**SUPPLIED MATERIAL**.
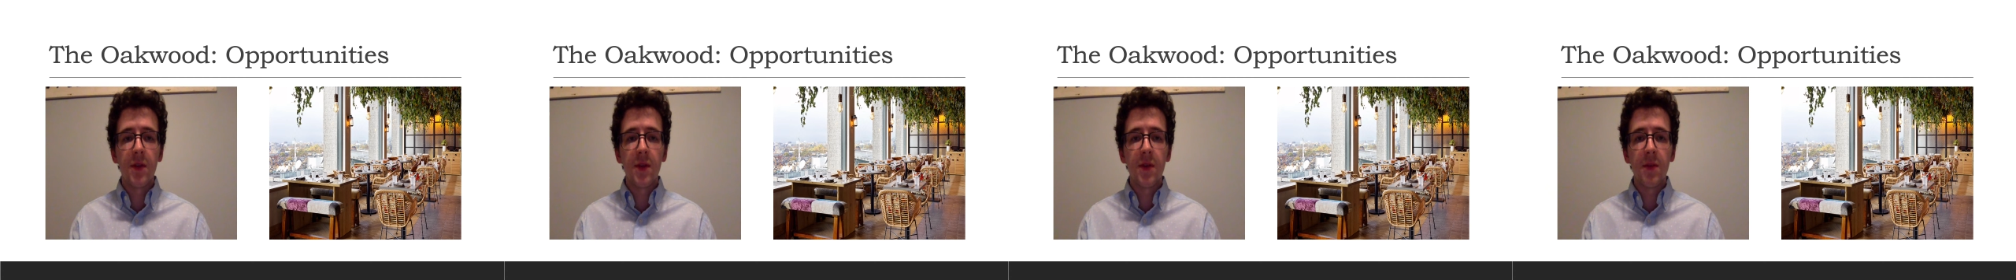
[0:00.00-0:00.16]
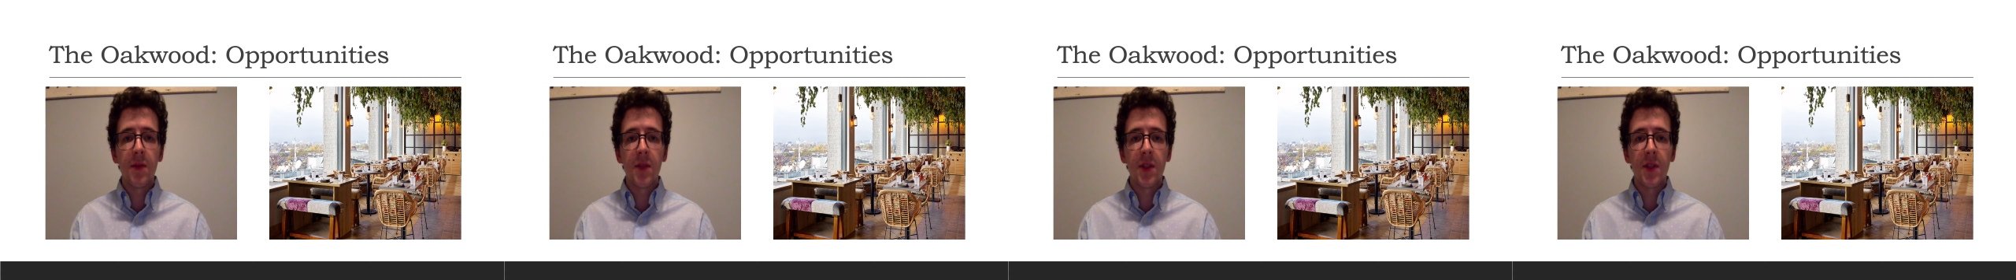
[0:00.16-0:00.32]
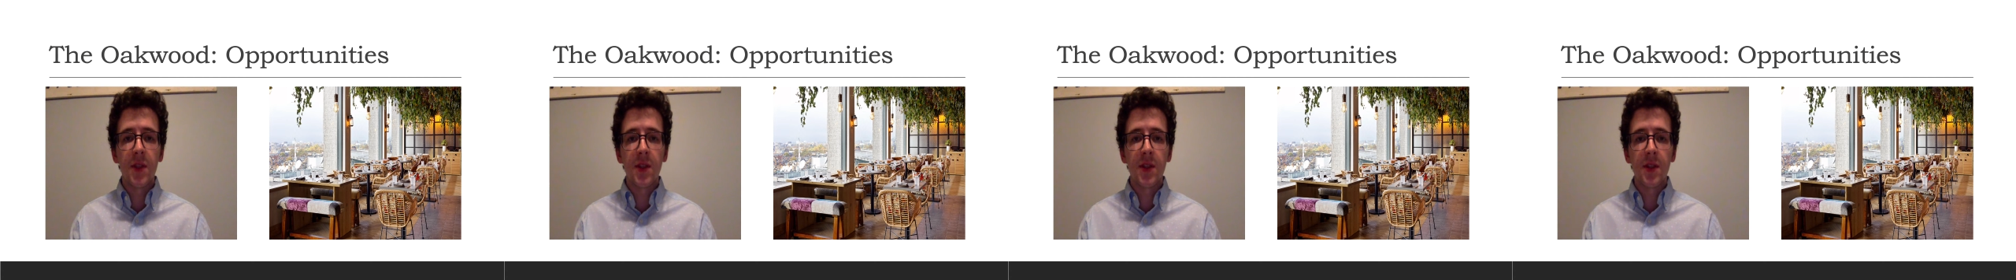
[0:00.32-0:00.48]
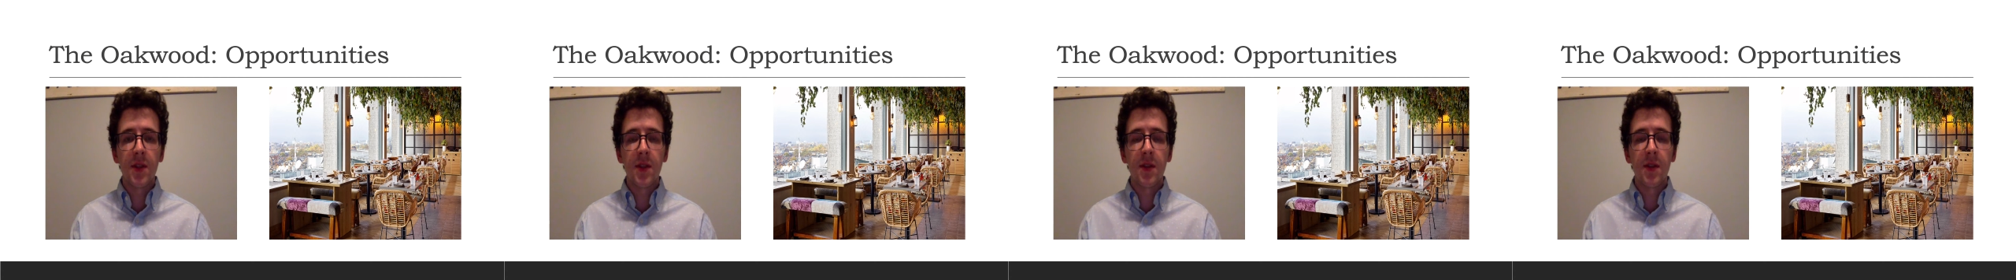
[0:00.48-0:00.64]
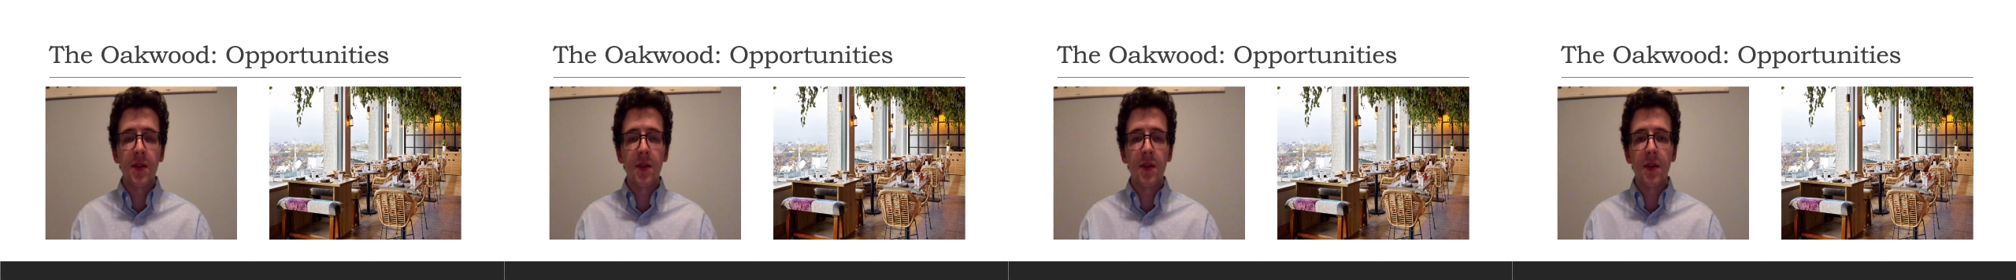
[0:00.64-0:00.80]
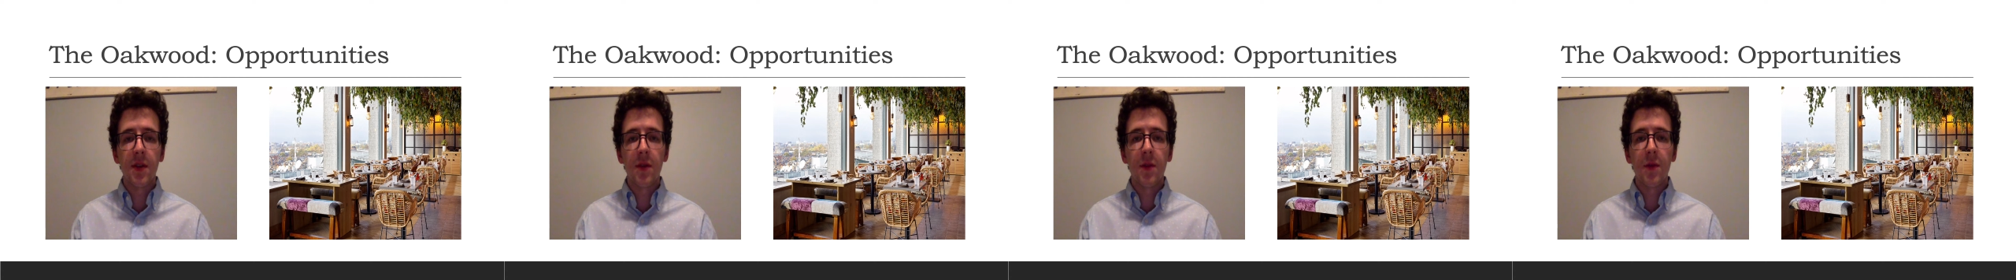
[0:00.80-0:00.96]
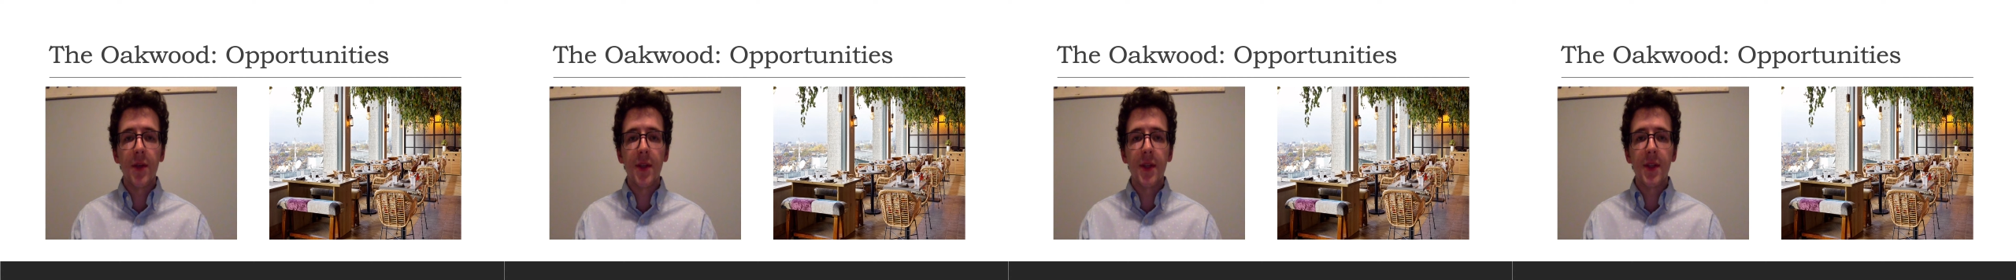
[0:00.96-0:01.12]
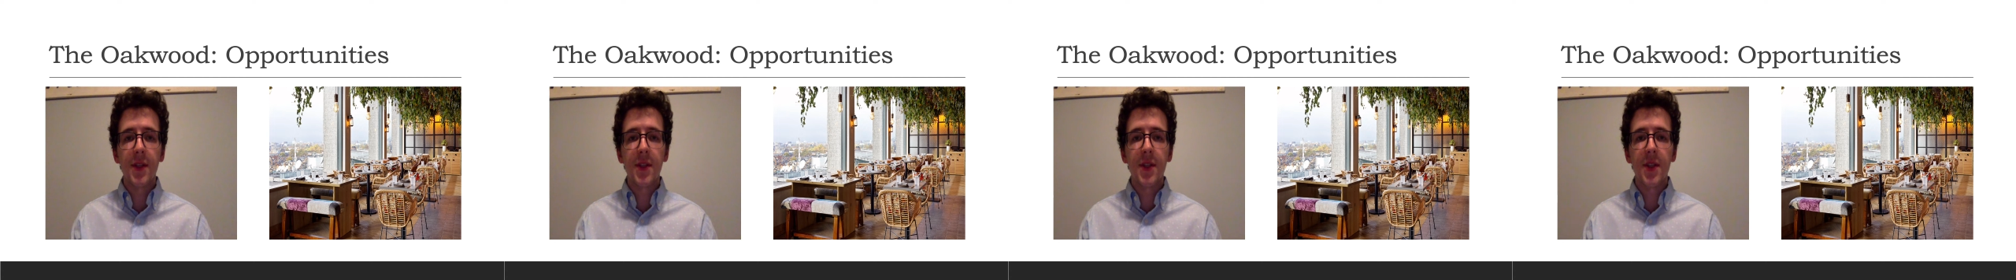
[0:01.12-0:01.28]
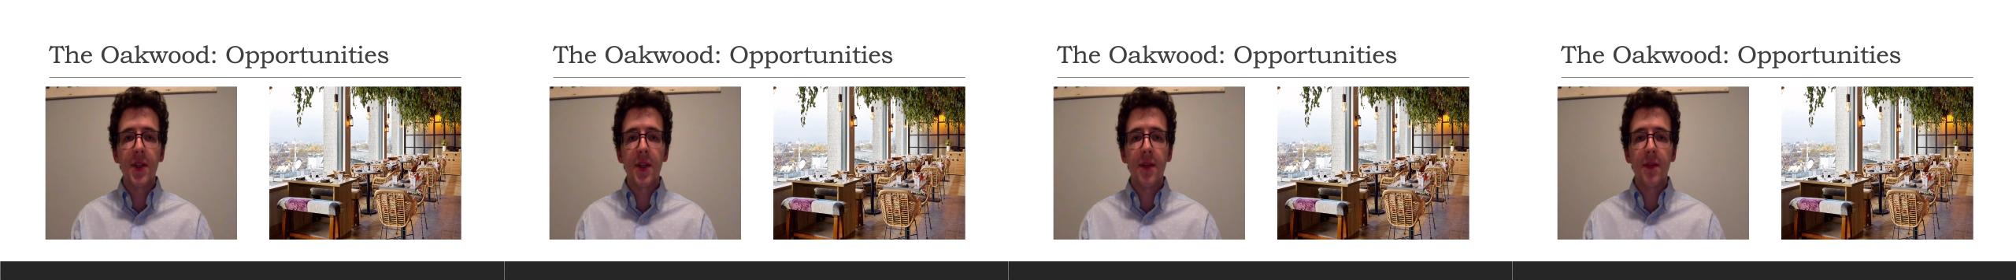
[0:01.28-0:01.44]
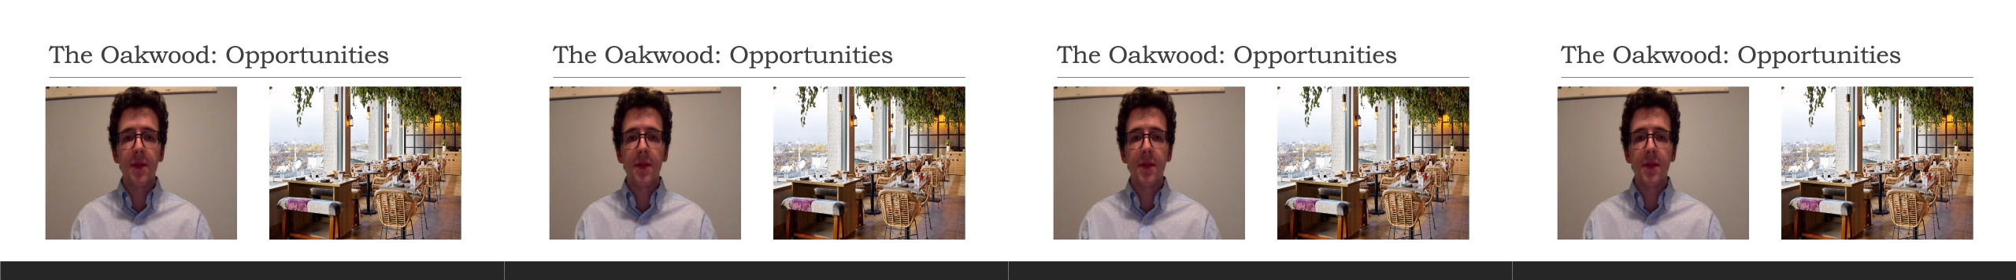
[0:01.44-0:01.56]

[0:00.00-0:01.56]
it mentions that the wait staff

**PROBLEM**. The answer should be the complete listing, set down exactly, without pictures.

**RESULT**.
[0:00.00-0:00.16]
[0:00.16-0:00.32]
[0:00.32-0:00.48]
[0:00.48-0:00.64]
[0:00.64-0:00.80]
[0:00.80-0:00.96]
[0:00.96-0:01.12]
[0:01.12-0:01.28]
[0:01.28-0:01.44]
[0:01.44-0:01.56]

[0:00.00-0:01.56]
it mentions that the wait staff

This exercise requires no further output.